イヴは実を落とし、青い顔をして走り去ってしまいました。その様子を蛇は木の影からそっと、にやにやと嫌な笑みを浮かべながら見ていました。
「アダム!」イヴは泣いてアダムの胸に飛びこみました。
「イヴ?どうかした?」「どうしよう、私……っ」「落ち着いて」イヴは涙を流しながら今起きたことをアダムに伝えました。イヴが蛇に唆されて食べたのは楽園の禁断の果実、知識の実でした。イヴは知ってしまったのです。神様が急に居なくなったのは力を解放したから。自分は神様とに創られた"人間"で"女性"という存在で、アダムは"人間"で"男性"という存在。神様と人間は違う事。世界が彩られ始めたのはどこかで知らない力が働いてるせい。あの実は食べてはいけなかった事。自分がアダムと一緒に居るのは恋をしているから。
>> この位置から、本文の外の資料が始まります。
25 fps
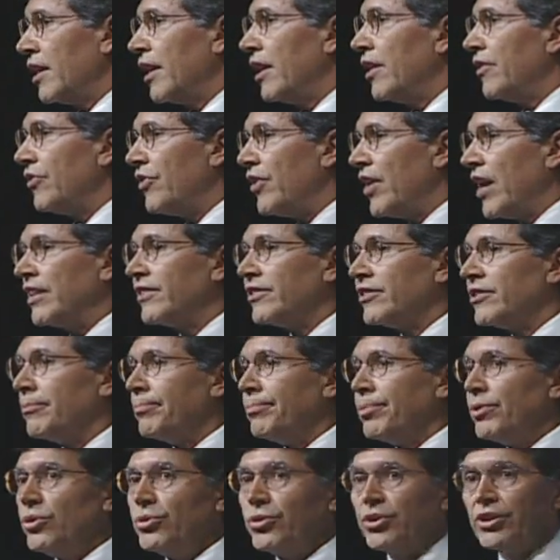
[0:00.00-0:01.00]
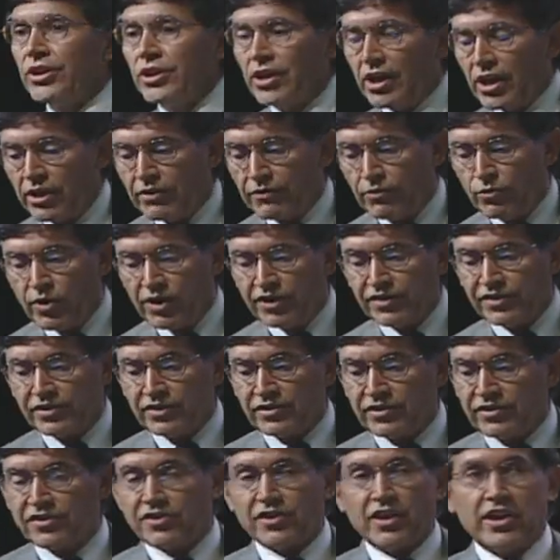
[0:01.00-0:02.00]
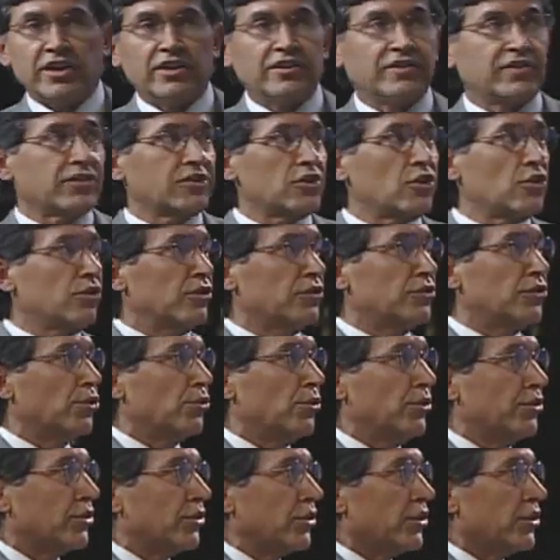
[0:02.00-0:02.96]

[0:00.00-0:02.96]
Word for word: And that's the beauty of what science is going, doing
色んなことを一気に知ったイヴは泣くしか出来ないほど混乱しました。
「ここで待ってて」そう言い残すとアダムはイヴが来た方へ走って行きました。そう、アダムも実を食べたのです。
「どうしてあなたまで!私だけでよかったのに!」「イヴだけに背負わせられないよ。それで、考えたんだけど」
ふたりはなにやら話し始めました。もう、戻れない。
マーイがうろたえていると、楽園を覆っていた枝葉や蔦がなくなり、ヴァイオレットやリプリオが帰って来ました。
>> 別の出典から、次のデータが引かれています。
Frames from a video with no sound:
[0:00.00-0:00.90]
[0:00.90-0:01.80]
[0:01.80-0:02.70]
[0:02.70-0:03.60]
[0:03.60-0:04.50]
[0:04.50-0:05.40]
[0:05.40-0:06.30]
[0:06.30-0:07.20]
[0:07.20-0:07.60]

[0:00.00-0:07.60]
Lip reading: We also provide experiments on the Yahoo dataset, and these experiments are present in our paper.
「楽園に入ったの!?何をしたの!?」マーイは心配だったのです。
「やだ、そんな顔しないで?なんにも無かったから、ねえ」
ヴァイオレットはくすくすと笑います。
「……そうね」
リプリオも同意はしましたが、その言葉はにわかに信じ難いものでした。それでもマーイ達はそうであることを願うばかり。
まさか、思いもしないでしょう。赤と紫と緑が共鳴し、一匹の蛇に姿を変えてイヴを唆しただなんて。
思い出したようにマーイは言います。
「ねぇ聞いて!さっきキラキラした光がここを通って行ったの。私達の仲間じゃないかって思うんだけど」
「どっちに向かって行ったの?」興味を示したのはリプリオ。
「ええと……今あなたのしっぽの方?」
「それいつ?」「みんなが戻ってくる少し前かな」
マーイが言った方向に振り返りみんなが一斉に駆け出します。
「早く言ってよ!」
次はどんな出会いが待ってるんでしょう。